Pour réaliser ces objectifs d'une manière prudente, la Commission a adopté une procédure, l'Algorithme de Capture Limite (ACL), qui spécifie la manière de fixer les limites de la capture à partir de l'information requise. L'ACL reconnaît qu'il peut y avoir une large gamme d'estimations de l'état du stock, et cherche à estimer la vraisemblance des diverses évaluations. La question de la stabilité des captures est résolue par l'établissement de niveaux de capture sur des périodes de cinq ans. A mesure que de nouvelles données sont acquises, en particulier par des estimations visuelles d'abondance, (étant donné que l'exploitation de la plupart des stocks de baleines est soumise à un moratoire), les estimations de population sont revues. L'ACL, et de nombreuses autres règles, concernant par exemple la délimitation des frontières des stocks, l'allotissement des captures et le calendrier des réexamens, constituent la Procédure d'Aménagement Modifiée (PAM), que le Comité Scientifique a recommandé à la CBI en 1993.

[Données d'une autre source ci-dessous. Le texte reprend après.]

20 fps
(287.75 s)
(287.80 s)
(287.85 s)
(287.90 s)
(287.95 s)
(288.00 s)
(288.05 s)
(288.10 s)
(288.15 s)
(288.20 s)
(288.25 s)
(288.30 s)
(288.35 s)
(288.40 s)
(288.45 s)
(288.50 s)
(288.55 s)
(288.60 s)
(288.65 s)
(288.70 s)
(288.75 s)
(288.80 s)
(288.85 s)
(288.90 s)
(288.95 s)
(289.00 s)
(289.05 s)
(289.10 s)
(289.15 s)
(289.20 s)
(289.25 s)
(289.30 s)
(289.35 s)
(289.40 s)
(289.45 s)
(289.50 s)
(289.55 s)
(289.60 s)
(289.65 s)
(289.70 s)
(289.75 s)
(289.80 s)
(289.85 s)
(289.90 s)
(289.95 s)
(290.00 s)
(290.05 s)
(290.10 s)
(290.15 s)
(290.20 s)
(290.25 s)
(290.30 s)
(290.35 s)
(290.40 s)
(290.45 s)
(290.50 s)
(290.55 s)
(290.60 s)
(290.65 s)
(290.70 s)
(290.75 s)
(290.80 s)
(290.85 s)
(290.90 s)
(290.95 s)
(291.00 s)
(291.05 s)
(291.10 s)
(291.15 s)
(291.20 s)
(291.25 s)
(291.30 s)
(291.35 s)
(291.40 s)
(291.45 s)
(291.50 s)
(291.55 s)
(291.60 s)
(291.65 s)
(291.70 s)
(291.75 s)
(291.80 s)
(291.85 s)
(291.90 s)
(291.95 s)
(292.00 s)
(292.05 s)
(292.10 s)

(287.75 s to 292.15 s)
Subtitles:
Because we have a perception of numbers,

La philosophie qui sous-tend cette approche paraît être que a) la performance nette d'un modèle d'évaluation, b) la performance d'un ensemble de mesures d'aménagement, c) l'efficacité de la surveillance et de la mise en application, et d) en principe, l'efficacité de la structure d'aménagement, peuvent être déterminées conjointement par l'approche bayesienne. La PAM a aussi pour but de réduire la subjectivité, et ainsi les interventions politiques potentielles, dans la procédure d'aménagement.

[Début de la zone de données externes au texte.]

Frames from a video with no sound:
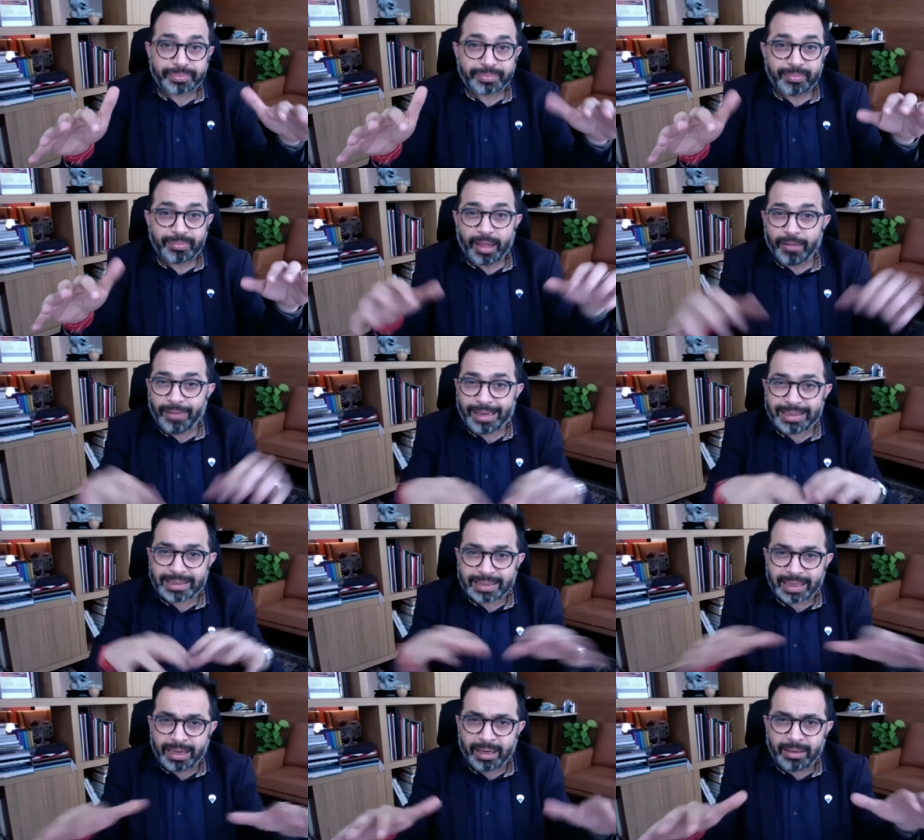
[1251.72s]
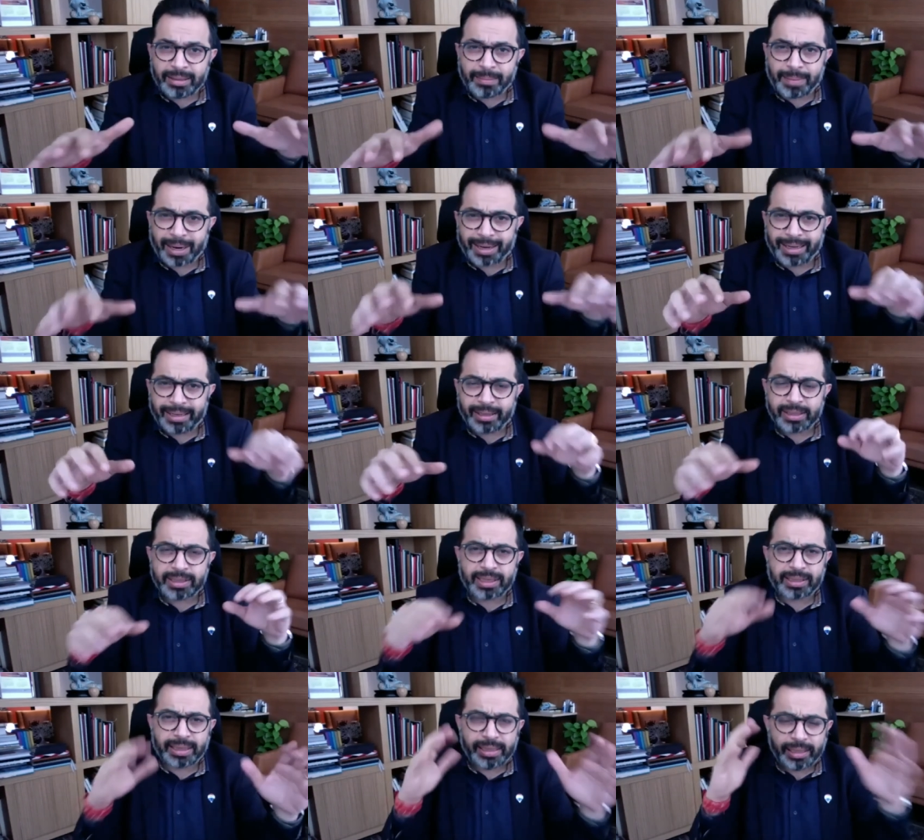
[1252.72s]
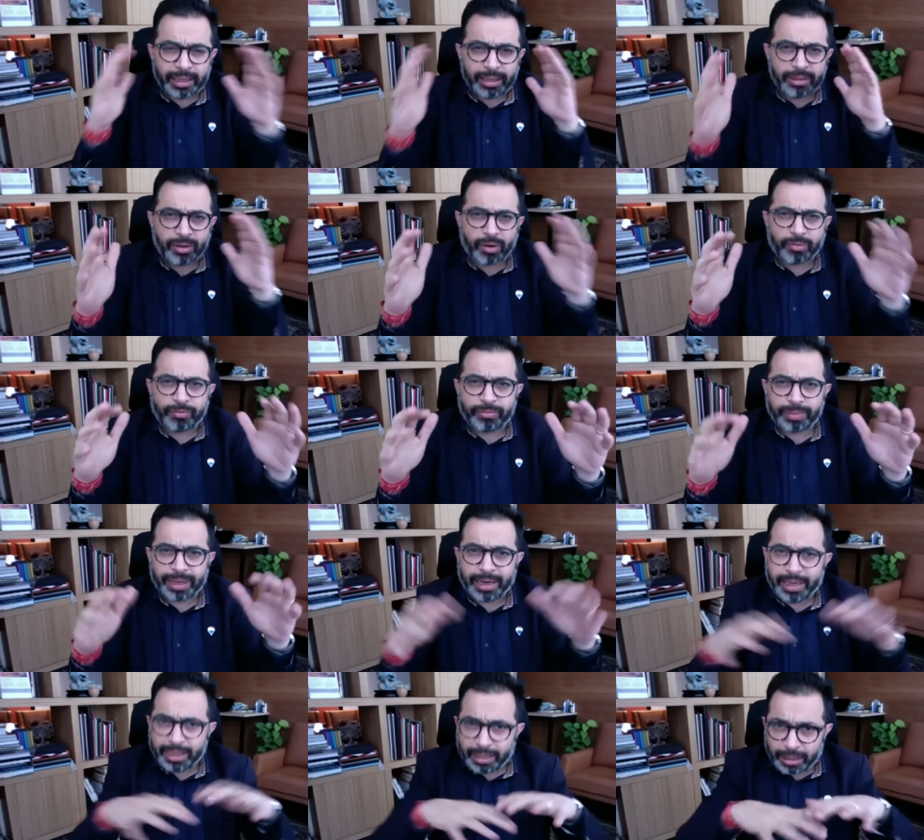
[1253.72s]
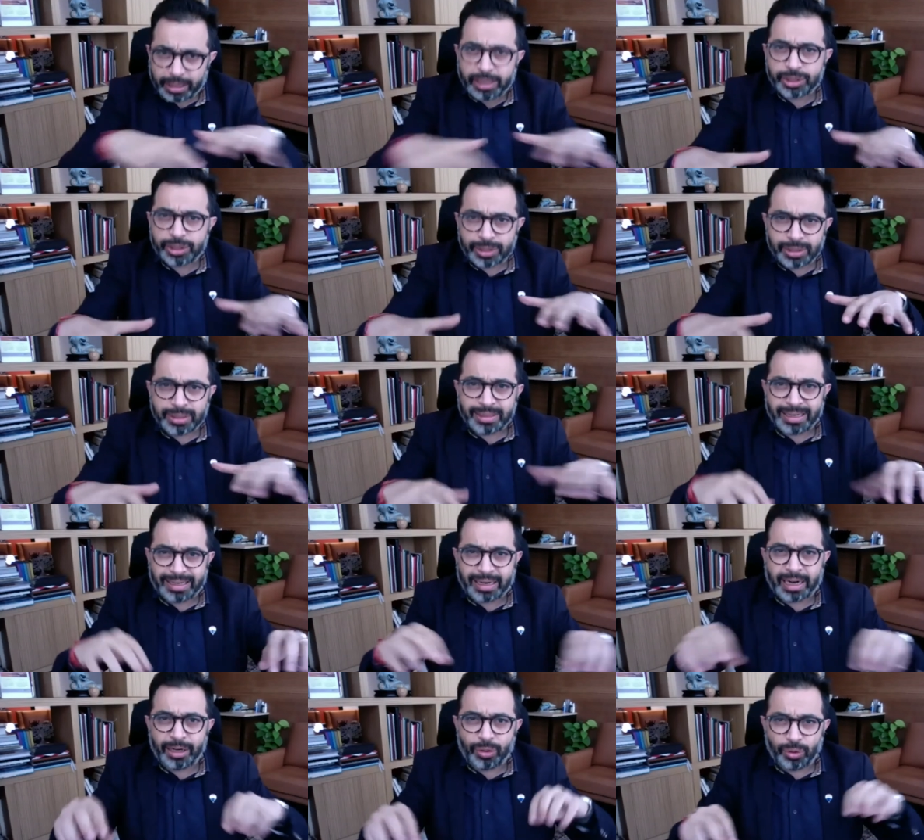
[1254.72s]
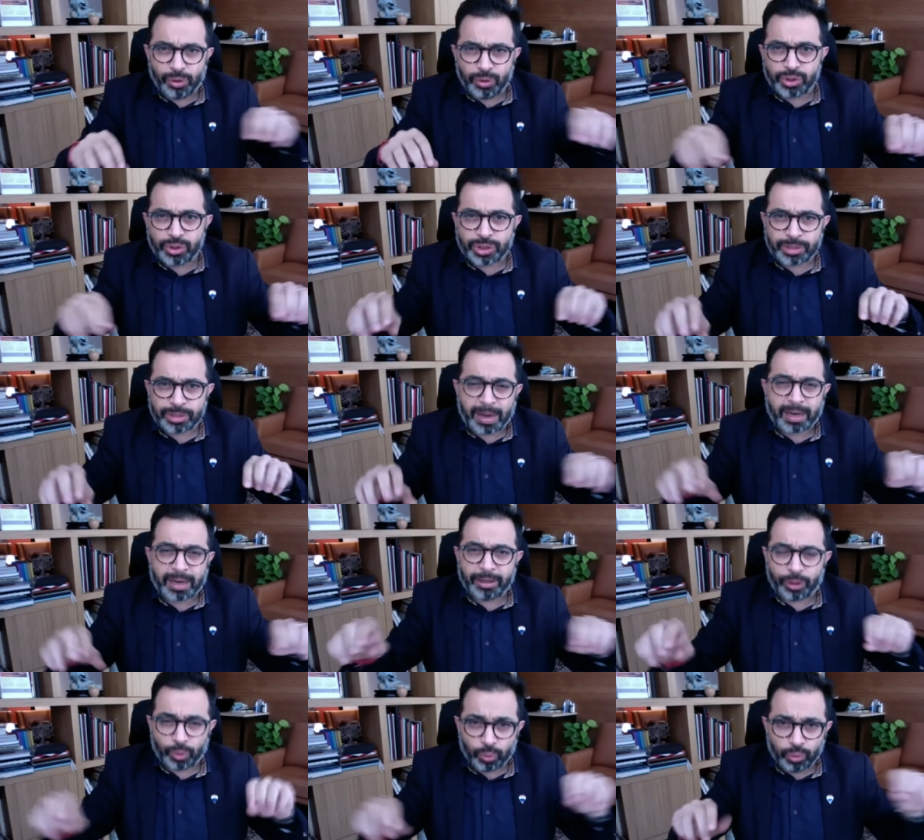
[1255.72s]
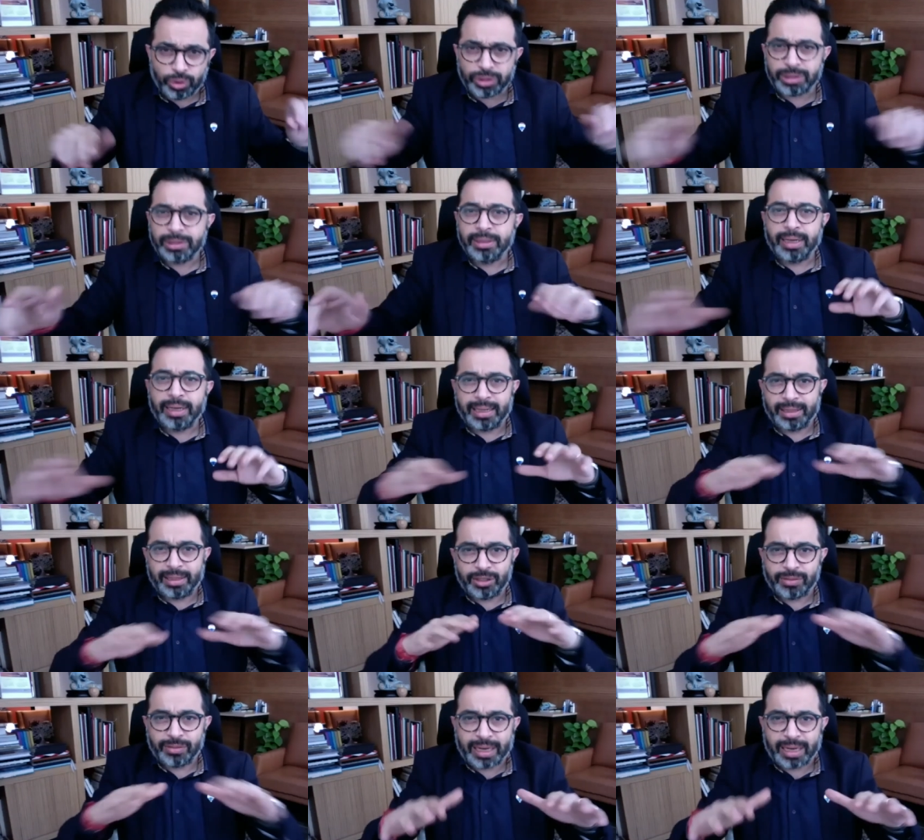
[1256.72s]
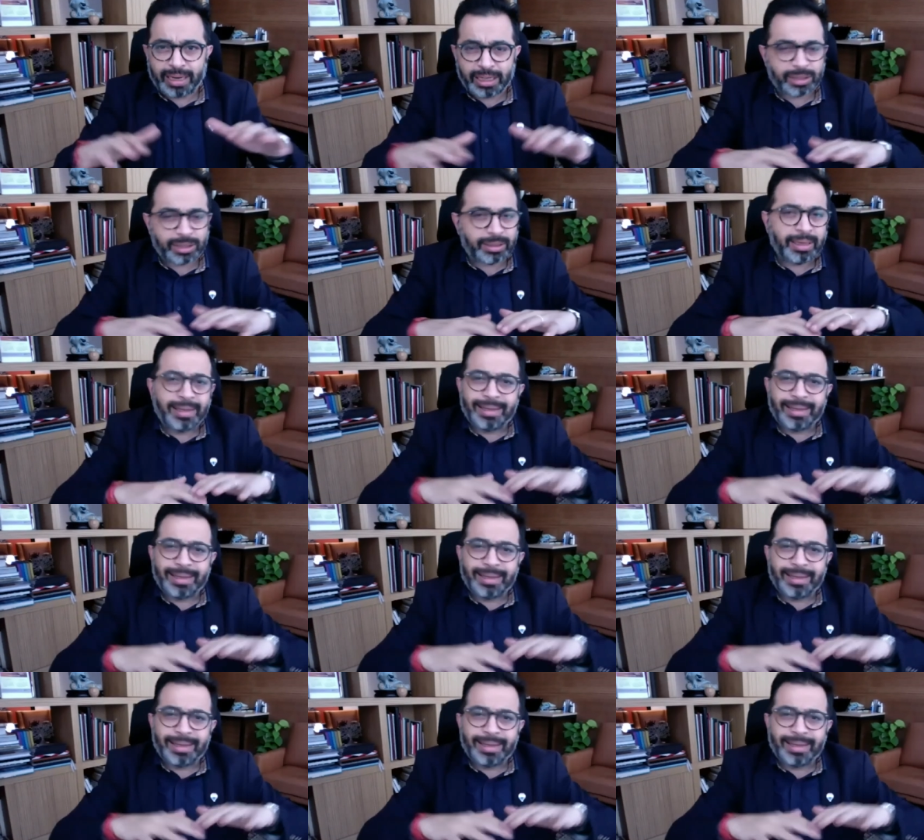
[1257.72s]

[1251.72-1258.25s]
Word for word: While still the marketeers are thinking of creating reach, they're trying to use smarter tools and things of that nature.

Cet exemple est utilisé pour marquer le fait que les "règles" incluses dans une procédure obligatoire d'aménagement des ressources, si celle-ci est appliquée en situation réelle, contraindrait certainement les gestionnaires à prendre des mesures écologiquement acceptables, compatibles avec un niveau de risque prédéterminé. La PAM agit comme une contrainte globale sur les mesures d'aménagement à court terme, menées d'une année sur l'autre.
La PAM a été parmi les premières procédures à adopter l'usage de stratégies d'évitement du risque, mais garde toujours la structure "déterministe" des recommandations de gestion (Kirkwood, 1993). Ce qui était en fait des Points de Référence Limite a été spécifié, et on a tenté de générer une valeur numérique unique de captures permissibles qui soit "précautionneuse". Bien que cette procédure semi-automatique de calcul des prises permissibles ait fonctionné durant quelques années, des problèmes ont été rencontrés au moment de s'entendre sur la MSY et sur les niveaux actuels et initiaux du stock, comme le note également Kirkwood. Un inconvénient notable de ce type de procédure est qu'elle ne permet pas d'intégrer des événements inattendus. Evidemment, lorsque surviennent des "surprises" du fait d'événements sous la dépendance de l'environnement ou de la pêcherie, une "procédure automatique d'aménagement" basée sur des simulations , ou un ensemble de règles, ne s'appliquent que si un comité de révision contrôle leur fonction première.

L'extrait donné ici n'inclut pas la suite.